吹き飛ばされた勢いで翼に絡まっていた小さな『影媒体』も姿を消したようで、自由に動かせる。
「補給をせねば……」
もう残機は残っていない。
早く新鮮な人間を見つけ、その心臓を喰らわなければならない。
そうすれば今度こそウチカゲを仕留めることができる。
あれだけ殺してくれたのだ。
さらに五回殺せるとは思えない。
「……? な、なんだ……?」
腹の辺りでもぞもぞと何かが動いている。
虫だろうか、と思ってまさぐってみるが、一向に手に触れる気配がない。
「──」
木の上に、さかさまにぶら下がっている『影媒体』がいた。
彼が指を小刻みに動かすと、アルテッツが苦し気に呻きだす。
「んぐ!? 腹の……! 中……!!?」
メチッ……。
腹、背中、喉、脚、様々な箇所から細く黒い針が飛び出した。
それはまた引っ込み、違う箇所からピシっと飛び出す。
「が!? ぎょあ……げぁ!!?」
「──(不満げに頭を振る)」
「ほぉ、ここまで吹き飛んできよったか。小さいのを引っ付けておいてよかったの」
「──(コクリ)」
「……天打。お主心臓を狙えぬのか?」
「──(頭を掻く)」
「はははは、小さいのは操り慣れぬか」
その後も何度かアルテッツの体から黒い針が飛び出したが、最後にようやく心臓を狙うことができたらしく、動きがぴたりと止まった。

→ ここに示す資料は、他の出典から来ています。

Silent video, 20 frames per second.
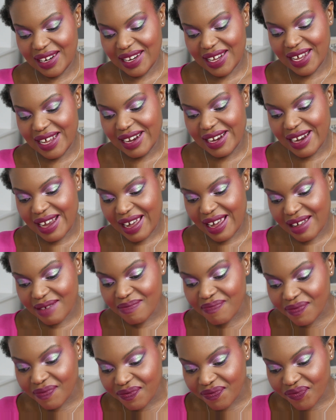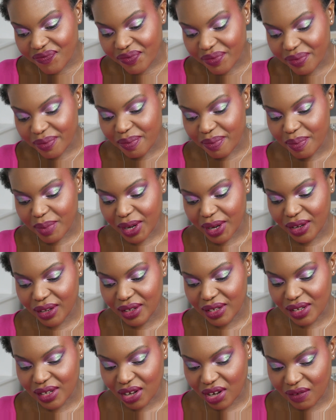in there
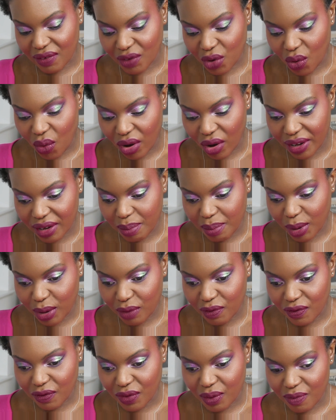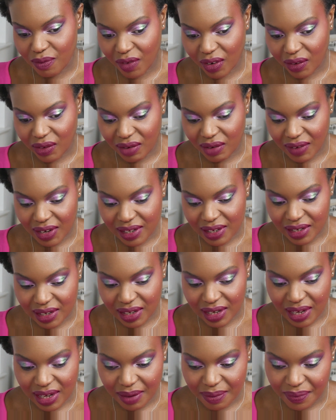because I've acquired both of them very
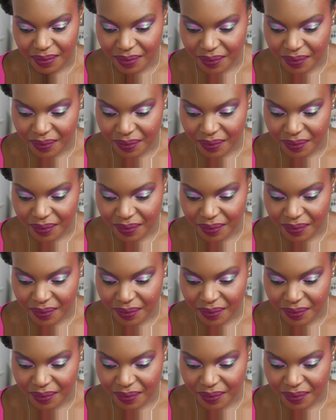recently.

彼はこちらを見ながら、恨めしそうに顔を歪ませている。
大天使とはいえ、弱点はあるのだ。
そこを突くことさえできれば、このようにたった四百年程度しか生きていないウチカゲでも、倒すことができる。
(こんな……!! 相手、に……)
そこで、ようやくアルテッツは倒れた。
もう動くことはなく、長年『五魂』という技能だけに頼って生き永らえてきた大天使は、その長い生涯を終えた。

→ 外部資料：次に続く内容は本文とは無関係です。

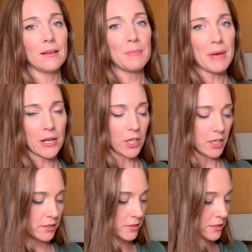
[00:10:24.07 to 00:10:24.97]
better.
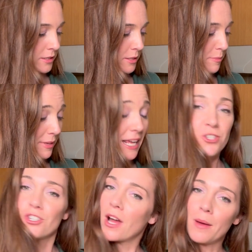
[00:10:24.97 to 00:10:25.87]
But I
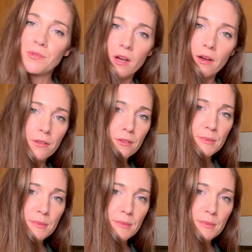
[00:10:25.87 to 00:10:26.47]
chopped all those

ここで仕留めることができて良かった、とウチカゲは心底安心する。
厄介な相手ではあったが、自分の速度について来れないのであれば、まったくもって脅威ではない。
こちらには天打もいるのだ。
そうそう負けてなるものか。
「しかし、ここはどこだろうか。未だに分からぬ。……天打? !? 天打!?」
いつもなら何かしら動いて言いたいことを表現する天打が消えていた。
バッと振り向いて周囲を確認するが、その姿は見えない。
気配を辿ってみると、遠くの大木から体を持ち上げたところだった。
「音も気配もなく……天打を吹き飛ばしただと? !! いかん!」
ウチカゲもその場から瞬時に離れる。
その瞬間、足場にしていた大木の枝が吹き飛んでいった。
凄まじい威力。
そして、音も気配も何もない。
ここは敵地だと分かってはいたが、まさかアルテッツが死んだ後にやってくるとは思っていなかった。

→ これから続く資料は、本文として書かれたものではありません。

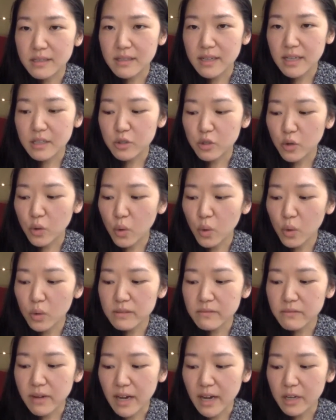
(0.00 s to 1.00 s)
And your whole
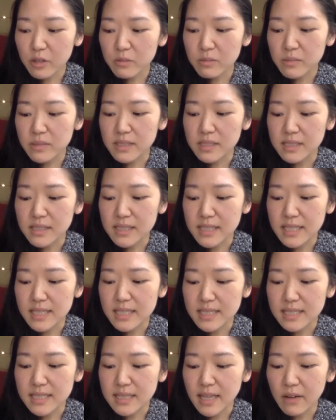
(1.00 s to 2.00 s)
environment
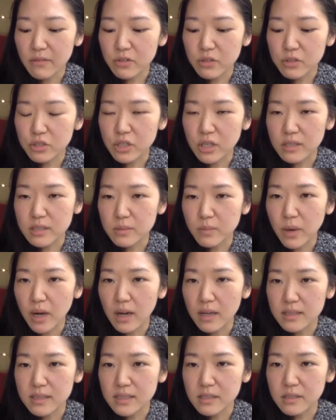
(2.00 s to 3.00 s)
is never just
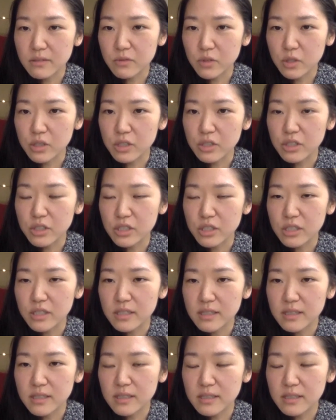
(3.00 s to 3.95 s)
positive or good.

単独行動だとは思っていたが、どうやら見積もりが甘かったらしい。
敵の姿はまだ目視出来ない。
どこだ、と探している間に『影媒体』が戻って来て、指をさす。
「……なるほどな。『暗殺者』持ちという訳か」
ようやくその姿を確認した。
次の敵は……魔道具を持っているようだった。